NEAR DA
Funds can be lost if
NEAR’s Data Availability Layer (NEAR DA) leverages the sharded architecture of the NEAR Protocol to provide a modular data availability layer for layer 2 solutions.
There are staked assets on the DA layer that can be slashed in case of a data withholding attack. A dishonest supermajority of validators must collude to finalize a block with missing or invalid data. The invalid block would be added to the chain but rejected by honest full nodes.
There is no fraud detection mechanism in place. A data withholding attack can only be detected by nodes downloading the full data from the DA layer.
Architecture
Near Nightshade
Consensus
NEAR’s Nightshade consensus operates a Proof-of-Stake (PoS) system that enables parallel processing of transactions through a sharded architecture. As with any PoS system, validators are required to lock a stake to be eligible for block production and attestations.
The main differentiator of the NEAR blockchain is that its blocks do not contain actual transactions but rather block headers of separate blockchains, known as shards.
The main chain can contain many shards, and the current NEAR implementation supports 6 shards.
Each shard is composed of chunks, which are equivalent to standard blockchain blocks.
Essentially, the state of the main chain is split into n shards, and only the shards block headers end up being part of the main chain.
Becoming a block producer requires locking (staking) a certain amount of tokens, currently around 11,000 NEAR. Staking operates through a threshold PoS mechanism, where a user’s stake must exceed the protocol’s seat price—determined by the total NEAR tokens staked by other validators—in order to become a validator. The largest stakers at the beginning of a particular epoch are selected as block producers for that epoch. Each block producer is randomly assigned a certain number of shards to manage.
Before the epoch starts, the block producer downloads the state of the shard(s) they are assigned to (they have 1 epoch to complete this download). Throughout the epoch, they collect transactions that affect their assigned shard(s) and apply them to the state. NEAR nodes have an automatic ‘garbage collection’ routine that deletes the state of previous shards after five epochs, freeing up unused storage.
Within an epoch (12 hours), the main chain block and shard block production schedule is determined by a randomness seed generated at the beginning of the epoch. For each block height, a main chain block producer is assigned.
Validators participate in several validation rounds within the epoch. For each round, one validator in each shard is chosen to be the chunk producer, and one validator from the entire set is chosen to be the block producer.
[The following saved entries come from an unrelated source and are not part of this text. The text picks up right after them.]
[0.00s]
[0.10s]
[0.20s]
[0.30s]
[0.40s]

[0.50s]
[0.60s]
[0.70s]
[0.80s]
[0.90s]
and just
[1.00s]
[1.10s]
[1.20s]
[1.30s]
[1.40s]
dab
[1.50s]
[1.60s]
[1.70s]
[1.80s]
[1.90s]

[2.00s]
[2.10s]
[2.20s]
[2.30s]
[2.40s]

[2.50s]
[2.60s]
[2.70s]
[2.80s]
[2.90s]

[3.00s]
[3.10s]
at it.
Validators can serve as both block and chunk producers, but they maintain separate stakes for these roles.
The shard block producer is responsible for producing the part of the block related to their shard, known as a chunk. The chunk contains the list of transactions for the shard to be included in the block, as well as the Merkle root of the resulting state. Each main chain block contains either one or zero chunks per shard, depending on whether the shard can keep up with the main chain block production speed.
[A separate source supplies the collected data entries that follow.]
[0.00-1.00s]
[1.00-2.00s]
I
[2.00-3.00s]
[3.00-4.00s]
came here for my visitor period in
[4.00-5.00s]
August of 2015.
A block on the main chain will only contain a small header of the chunk, composed of the Merkle root of all applied transactions and the Merkle root of the final state. When a block producer generates a chunk, they also produce an associated state witness, which is necessary for executing the chunk.
Chunk producers maintain the full state of their shard. Validators, on the other hand, do not maintain the state of any shard locally; instead, they download and verify all the block headers. They validate chunks using the state witness created by the chunk producers.
Data Availability
Since only shard chunk producers maintain the shard state (while main chain validators do not), and main chain block producers need to attest to the chunk headers, data availability of the shard data must be ensured.
After a block producer creates a chunk, they generate an erasure-coded version of it using Reed-Solomon encoding. The extended chunk is then split into multiple parts, which are distributed to all main chain validators.
A block producer will not process a main chain block if they do not have the corresponding chunk sample for at least one chunk included in the block, or if they are unable to reconstruct the entire chunk for any shard for which they maintain the state.
For a particular chunk to be considered available, it is sufficient that [mainChainBlockProducer/nOfShards] + 1 of the block producers possess their respective parts and are able to serve them. As long as the number of malicious actors does not exceed one-third of the validators (block producers), any chain built by more than half of the block producers will have all its chunks available.
Finality
Finality is determined by a modified Doomslug finality gadget. A block is considered final after two consecutive blocks are built on the same fork, making the block that is two blocks behind (t-2) final. Reverting a finalized block would require slashing at least one-third of the total stake.
L2s Data Availability
A rollup can utilize a dedicated Data Availability (DA) smart contract on a NEAR shard, known as a Blob Store contract, where it posts data as standard NEAR transactions. All transactions are converted into Receipts, and depending on their actions, some receipts may be processed over two blocks. Regarding data retrieval, full nodes prune Receipts after 3 epochs (approximately 36 hours). Once the pruning window expires, the data remains accessible only through archive nodes.
Funds can be lost if a dishonest majority of Near validators finalizes an unavailable block.
This project does not have a DA bridge on Ethereum.
There is no committee attesting to the availability of data.
The relayer does not contribute to the DA bridge liveness since data availability attestations are not integrated in the scaling solution’s proof system.